### Task details
An exact reproduction of the listing is wanted, with the pictures dropped.

+++ Records provided +++

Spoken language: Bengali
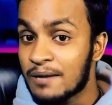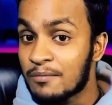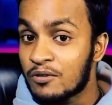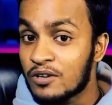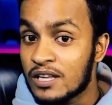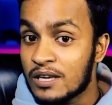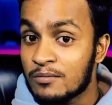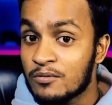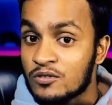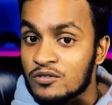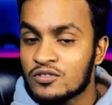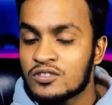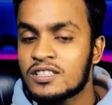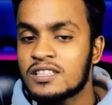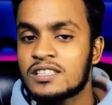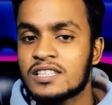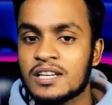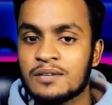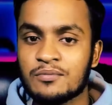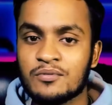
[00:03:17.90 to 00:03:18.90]
কেবল এবং যদি
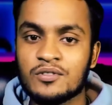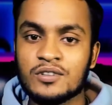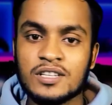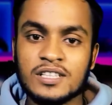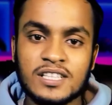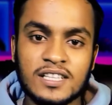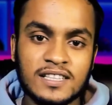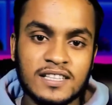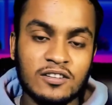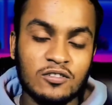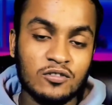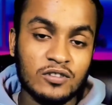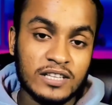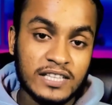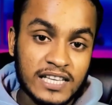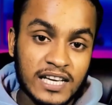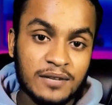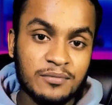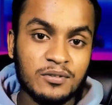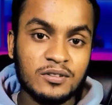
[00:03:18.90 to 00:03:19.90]
সেই ফোনটির সাথে কোনো
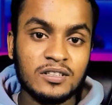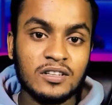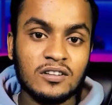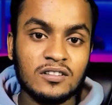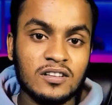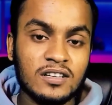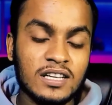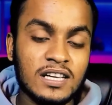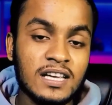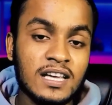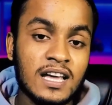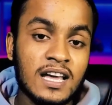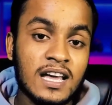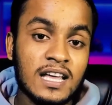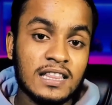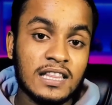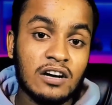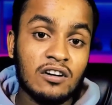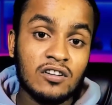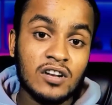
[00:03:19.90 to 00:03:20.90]
ইয়ারফোন দেওয়া থাকে
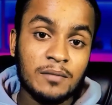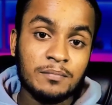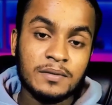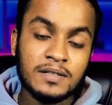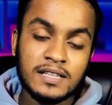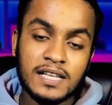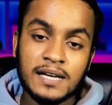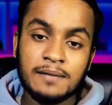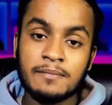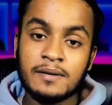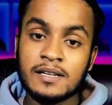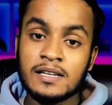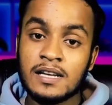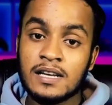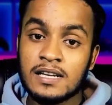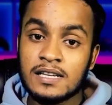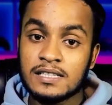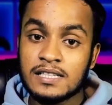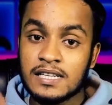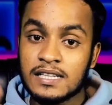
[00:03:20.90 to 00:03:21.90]
তাহলে আপনি দেখবেন
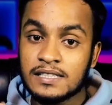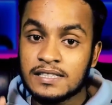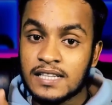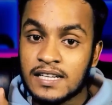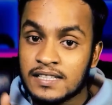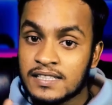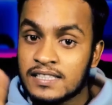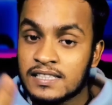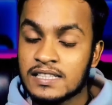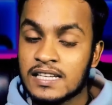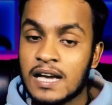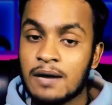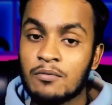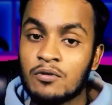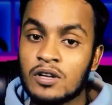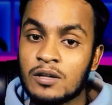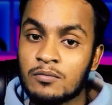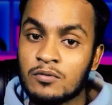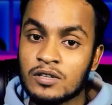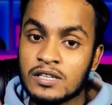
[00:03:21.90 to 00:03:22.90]
সেই চার্জিং
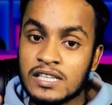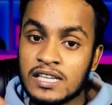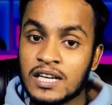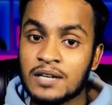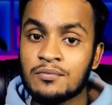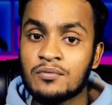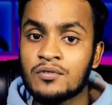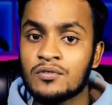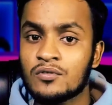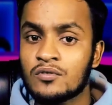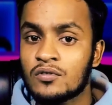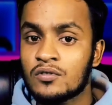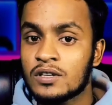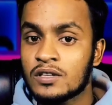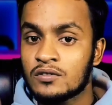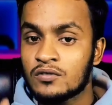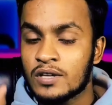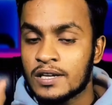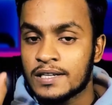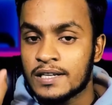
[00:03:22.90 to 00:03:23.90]
কেবল এবং ইয়ারফোনগুলো
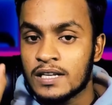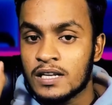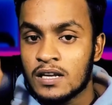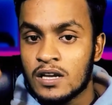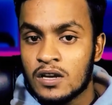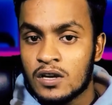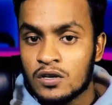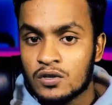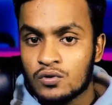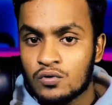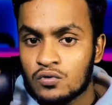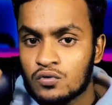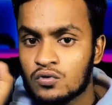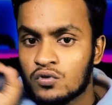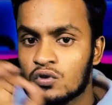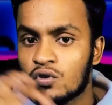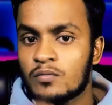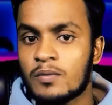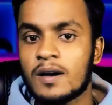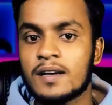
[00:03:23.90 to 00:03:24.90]
কিন্তু একটি
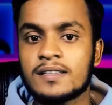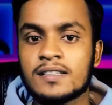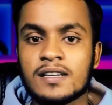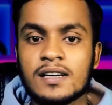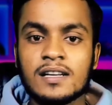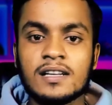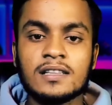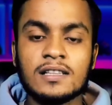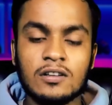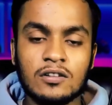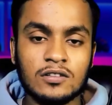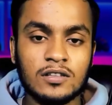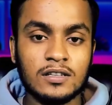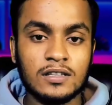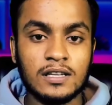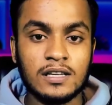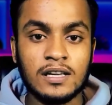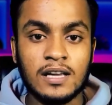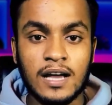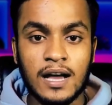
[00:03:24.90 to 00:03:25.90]
সুন্দর ভাজাকারে দেওয়া
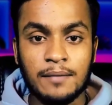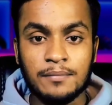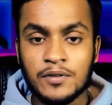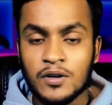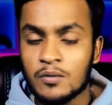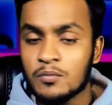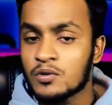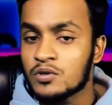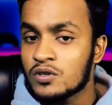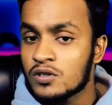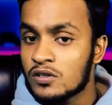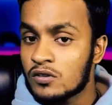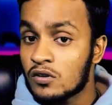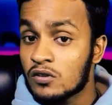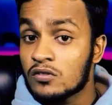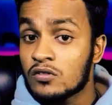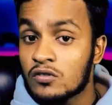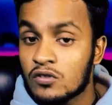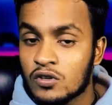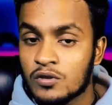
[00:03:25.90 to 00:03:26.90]
থাকে আপনি অবশ্যই
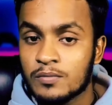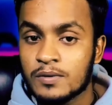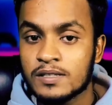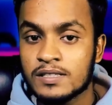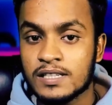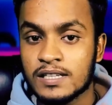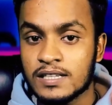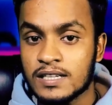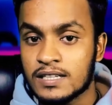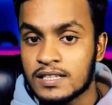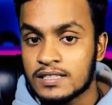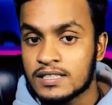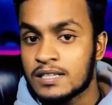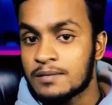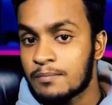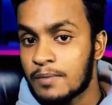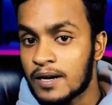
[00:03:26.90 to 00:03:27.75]
লক্ষ্য করবেন যে এখানে সেই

+++

### Written solution
Spoken language: Bengali
[00:03:17.90 to 00:03:18.90]
কেবল এবং যদি
[00:03:18.90 to 00:03:19.90]
সেই ফোনটির সাথে কোনো
[00:03:19.90 to 00:03:20.90]
ইয়ারফোন দেওয়া থাকে
[00:03:20.90 to 00:03:21.90]
তাহলে আপনি দেখবেন
[00:03:21.90 to 00:03:22.90]
সেই চার্জিং
[00:03:22.90 to 00:03:23.90]
কেবল এবং ইয়ারফোনগুলো
[00:03:23.90 to 00:03:24.90]
কিন্তু একটি
[00:03:24.90 to 00:03:25.90]
সুন্দর ভাজাকারে দেওয়া
[00:03:25.90 to 00:03:26.90]
থাকে আপনি অবশ্যই
[00:03:26.90 to 00:03:27.75]
লক্ষ্য করবেন যে এখানে সেই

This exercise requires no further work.